Her star has risen steadily as a composer: she was chosen as a Composer-in-Residence at the Other Minds Festival in San Francisco, and was commissioned by American Composers Forum to write her first orchestral work, a Violin Concerto premiered at the Callejon de Ruído Festival in Guanajuato, Mexico, in 1999. She also won a commission from the International Computer Music Association, resulting in her Cuban-inspired Descarga Interactiva, premiered in Göteborg, Sweden. Further commissions followed from the AMDaT dance compony, baritone Thomas Buckner, Harvestworks, Music from Japan, and others. In 2010 she was not only awarded her Guggenheim Fellowship in Composition but spent the summer 2010 in Paris as a Composer-in-Residence at IRCAM. As one of her Guggenheim Fellowship projects, she is composing new works including a violin/cello duo with interactive computer, and a commission by the Cassatt String Quartet, for which she was just awarded the Fromm Commission grant 2010.
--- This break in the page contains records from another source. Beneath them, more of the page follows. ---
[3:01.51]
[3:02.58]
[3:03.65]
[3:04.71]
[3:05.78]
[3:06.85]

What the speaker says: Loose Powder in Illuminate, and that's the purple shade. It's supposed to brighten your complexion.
Mari’s multifaceted career is compellingly documented on her most recent commercial recording, Polytopia (Bridge, 2007), which includes music by Jean-Claude Risset, Conlon Nancarrow, Tania León, Milica Paranosic, Frances White, Robert Rowe, and Mari herself. Various tracks find her accompanied by electronic sound, interactive computer, and the GuitarBot, a computer-controlled mechanical stringed instrument created by the League of Electronic Music Urban Robots (LEMUR). Allmusic praised Polytopia as “a highly satisfying debut from a superlative artist who recognizes that the twenty-first century has turned a new page in the relationship between music and technology; she is utilizing all of her super powers to guarantee that her instrument—the violin—doesn’t get left behind.” Mari’s latest CD, The World Below G and Beyond (Fall 2010 on Mutable Music), is devoted entirely to her own compositions. As the title suggests, it focuses on works using Subharmonics, including the premiere recording of ALT, as well as her interactive computer works.
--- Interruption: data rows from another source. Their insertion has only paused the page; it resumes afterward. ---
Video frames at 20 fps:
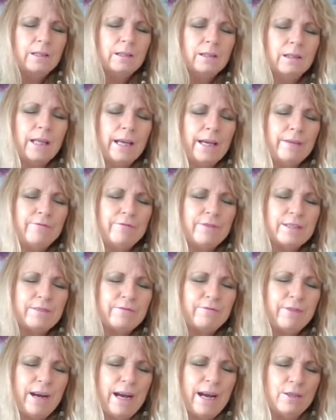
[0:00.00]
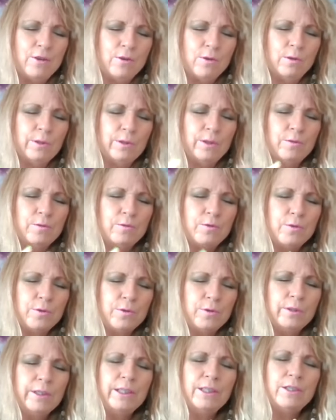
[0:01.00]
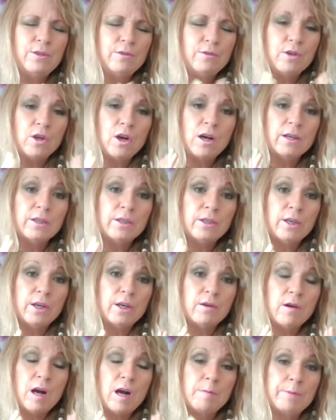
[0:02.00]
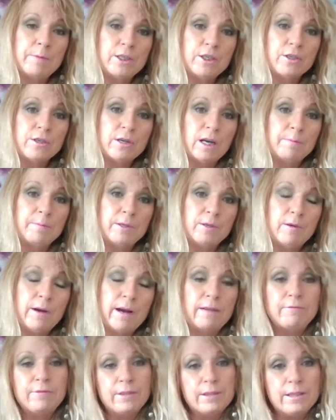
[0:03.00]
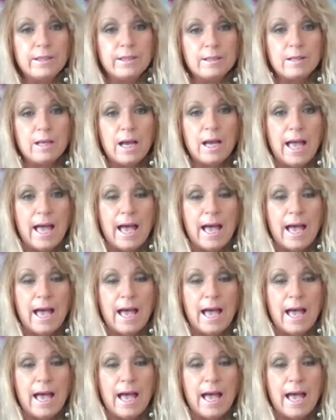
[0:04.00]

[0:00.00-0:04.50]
Life is fragile. You truly do not know how much time you have with this,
Mari is also active as an improvising musician; three recordings feature her in that role. Her first CD, Acoustics, released in 1993 on the Victo label, is a collaboration with guitarist/world music producer Henry Kaiser, together with guitarist Jim O’Rourke (formerly of Sonic Youth) and saxophonist John Oswald. Irrefragable Dreams, an album of improvisations with avant-garde flutist Robert Dick, followed in 1996; Allmusic called it “poetic…highly recommended.” Mari teamed up with improvising multi-instrumentalist Roberto Morales Manzanares for Leyendas (1999), described by Strings magazine as “simply stunning… Kimura brings a rare level of excitement and grandeur to improvised music.”